Regina domed stadium hinges on federal support
Saskatchewan has tossed a political football to Ottawa, saying it will be forced to abandon plans for a new domed stadium unless the federal government kicks in cash by the end of the month.
Premier Brad Wall says the case has been made for provincial and private interest in a new multi-purpose facility in Regina.
But the premier says it's hard to see the concept going forward without federal support.
The province set the February deadline because a land agreement with Canadian Pacific Railway at the proposed site of the $430-million stadium is about to lapse.
There is also concern that costs in a feasibility study released a year ago could rise as the process drags on.
Wall says the province would be open to other proposals from the city of Regina, the Saskatchewan Roughriders or the private sector, if Ottawa doesn't step up to the plate.

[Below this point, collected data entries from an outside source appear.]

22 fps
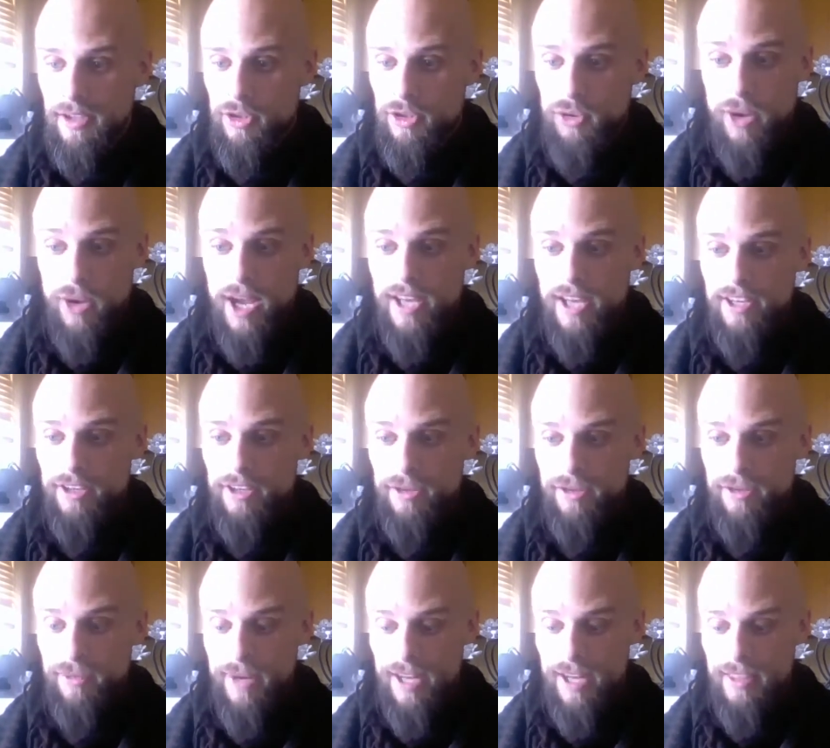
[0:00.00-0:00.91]
trying to
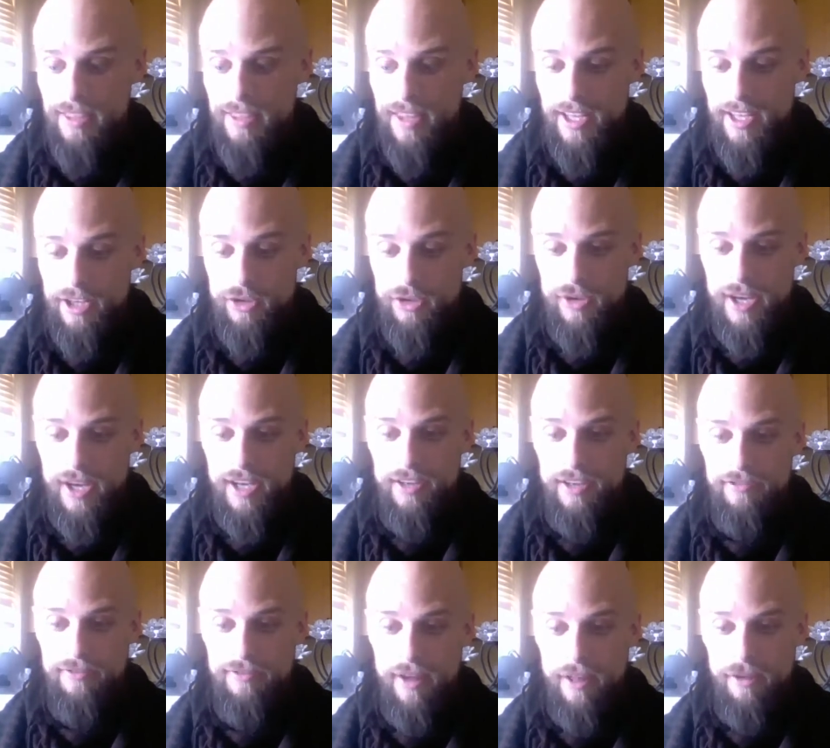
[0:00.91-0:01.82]
do the right thing, trying
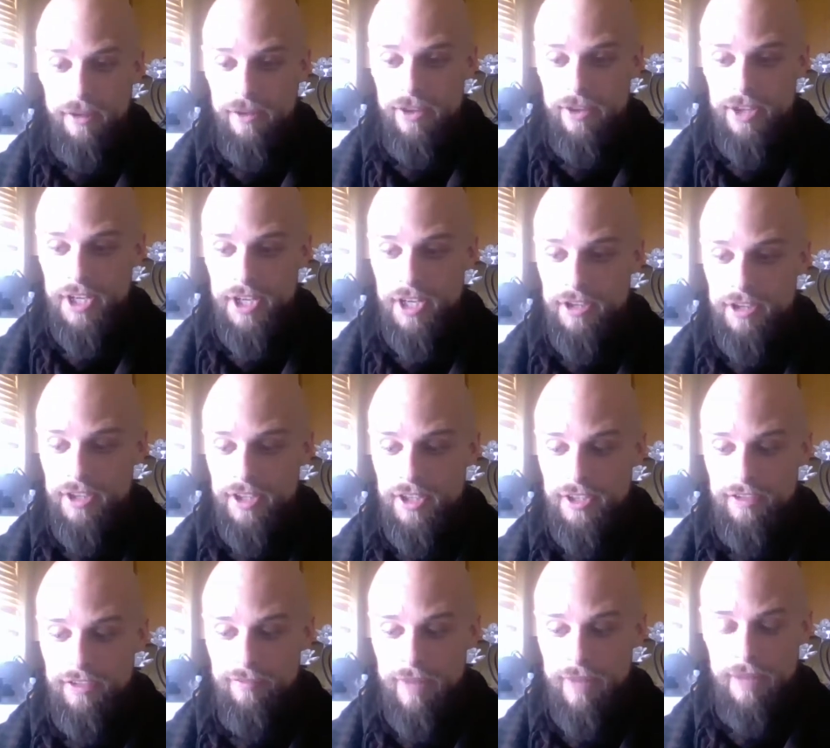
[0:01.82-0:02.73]
to follow the
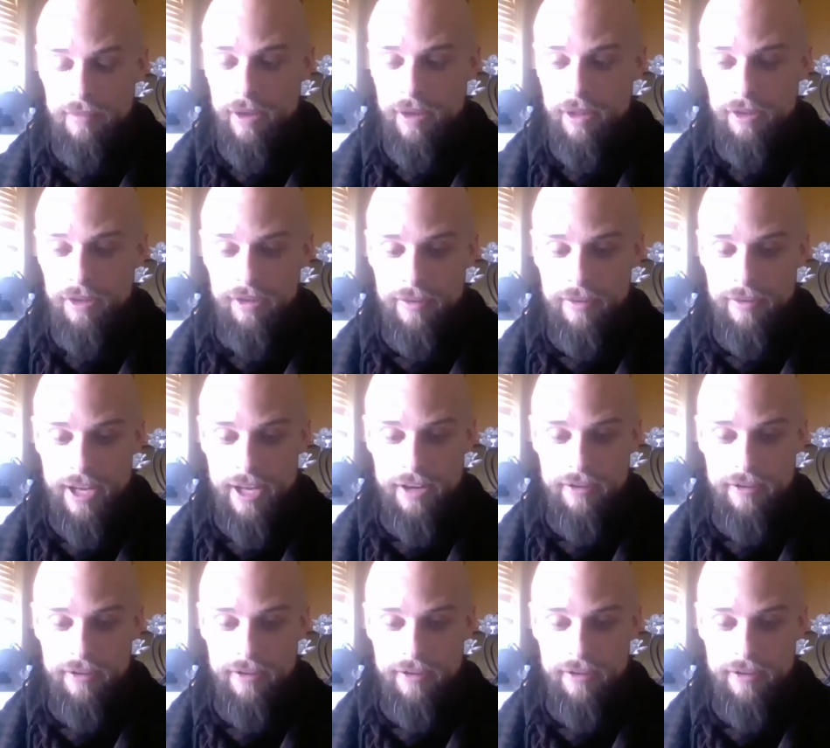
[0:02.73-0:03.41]
teachings of my mother and my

But he says the provincial government won't take the lead.
During a conference call from London in the midst of a trade mission, Premier Brad Wall confirms that no 11th-hour discussions are planned with Ottawa ahead of Monday's funding deadline.

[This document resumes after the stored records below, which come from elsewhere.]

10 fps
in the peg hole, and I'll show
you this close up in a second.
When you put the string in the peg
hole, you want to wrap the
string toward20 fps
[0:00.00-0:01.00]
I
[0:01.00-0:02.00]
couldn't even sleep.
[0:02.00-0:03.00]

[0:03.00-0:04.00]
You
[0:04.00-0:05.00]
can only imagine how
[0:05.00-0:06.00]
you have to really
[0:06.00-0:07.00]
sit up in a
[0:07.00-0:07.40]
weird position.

While the deadline could conceivably mean the end of a project that is well over a year and a million dollars in the making, Wall doesn't seem to have a sense of finality about the stadium.
He says the province has a good relationship with the federal government, adding he wouldn't rule out something happening down the road.

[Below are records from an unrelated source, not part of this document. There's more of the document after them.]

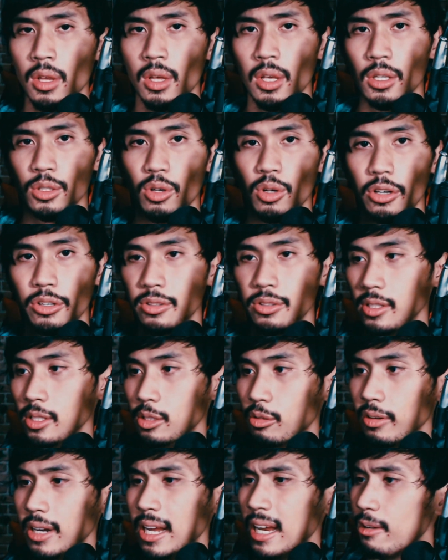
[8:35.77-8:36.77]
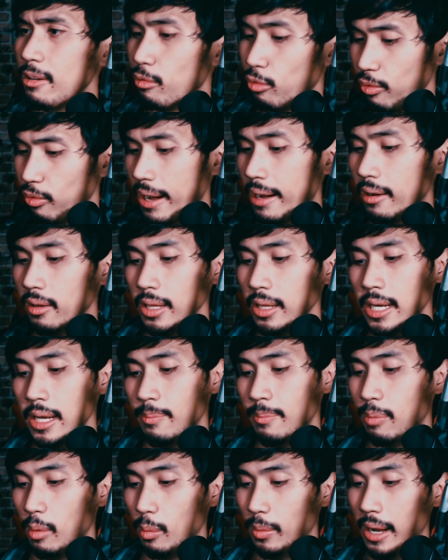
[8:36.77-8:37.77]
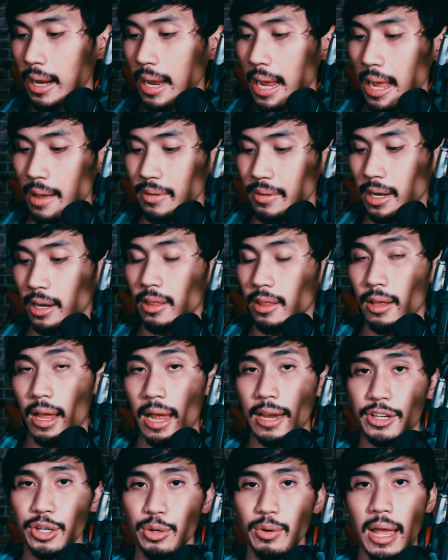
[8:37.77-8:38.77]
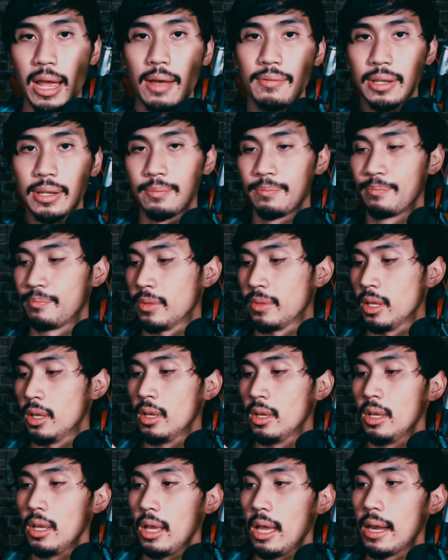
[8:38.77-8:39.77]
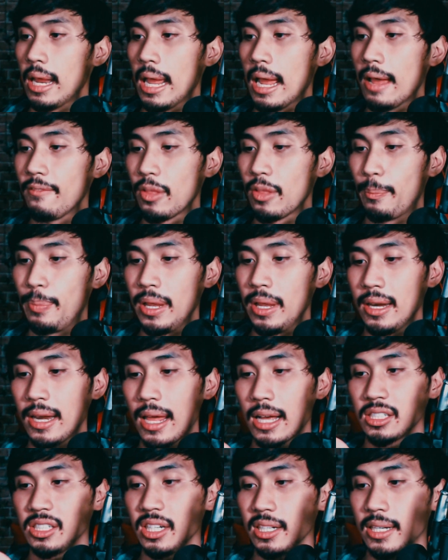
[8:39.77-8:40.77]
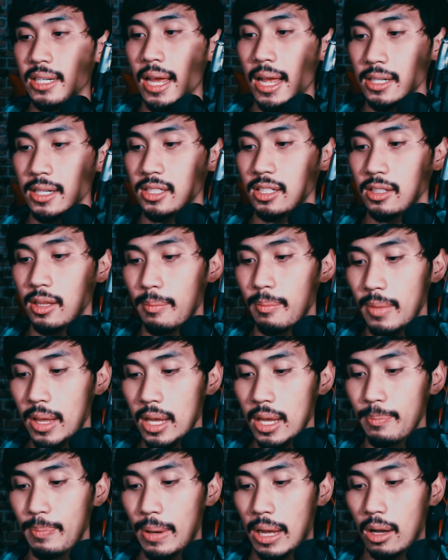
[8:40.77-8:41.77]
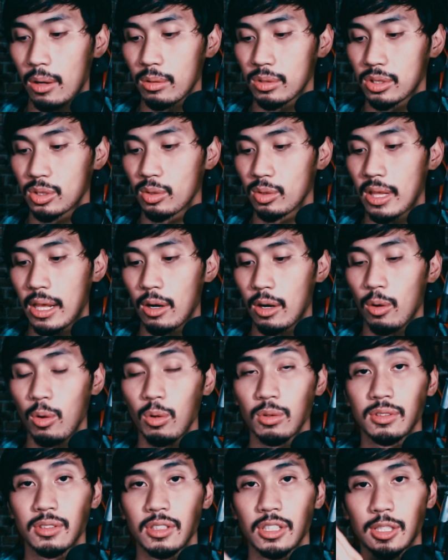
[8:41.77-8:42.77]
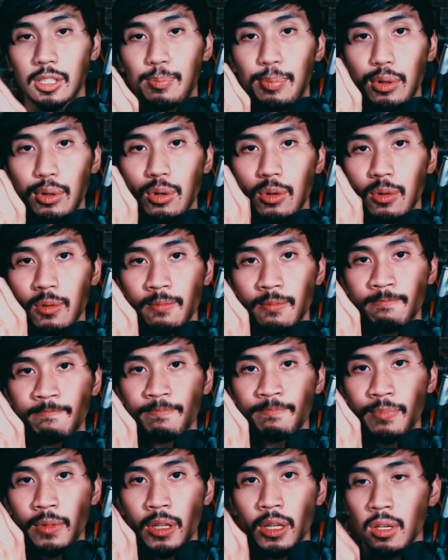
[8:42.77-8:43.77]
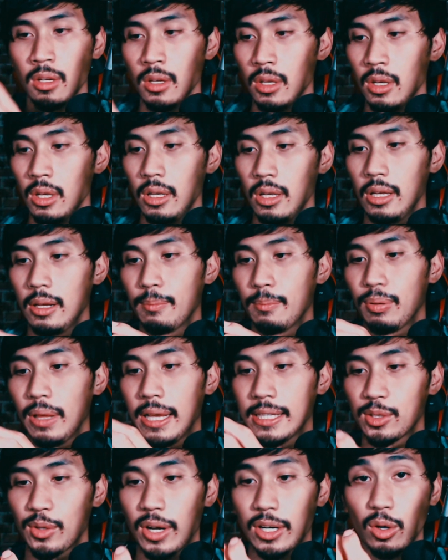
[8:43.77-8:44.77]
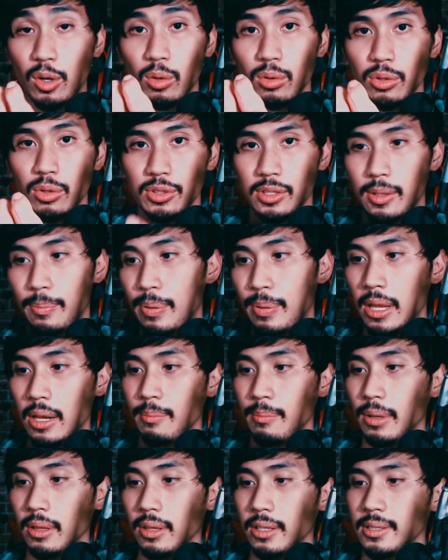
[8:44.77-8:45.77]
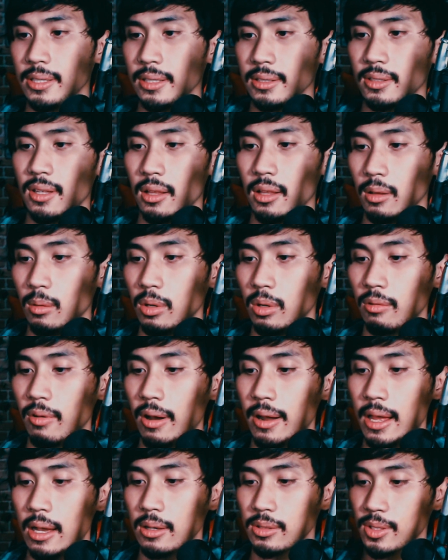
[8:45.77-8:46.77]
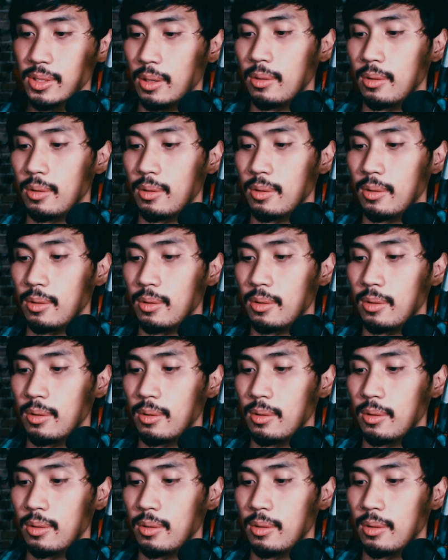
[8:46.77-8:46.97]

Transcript: So I'll use this grenade rarely, but when I have it, I do have it. And I have the pin actually attached to the mag pouch so that it holds the spoon in place and I don't lose the pin. But this thing is not loaded right now, so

Wall stressed earlier in the week that the province would not be taking a leadership role if another stadium project is brought forward.
He firmly believes that another attempt at a new facility could work even if the province isn't running the show.
"We'd like to be able to work with another group that comes forward and the federal government might even get involved at that point," he says.
He points out there is a full slate of viable options, including renovating Mosaic Stadium, building a new outdoor stadium, or building a new indoor stadium.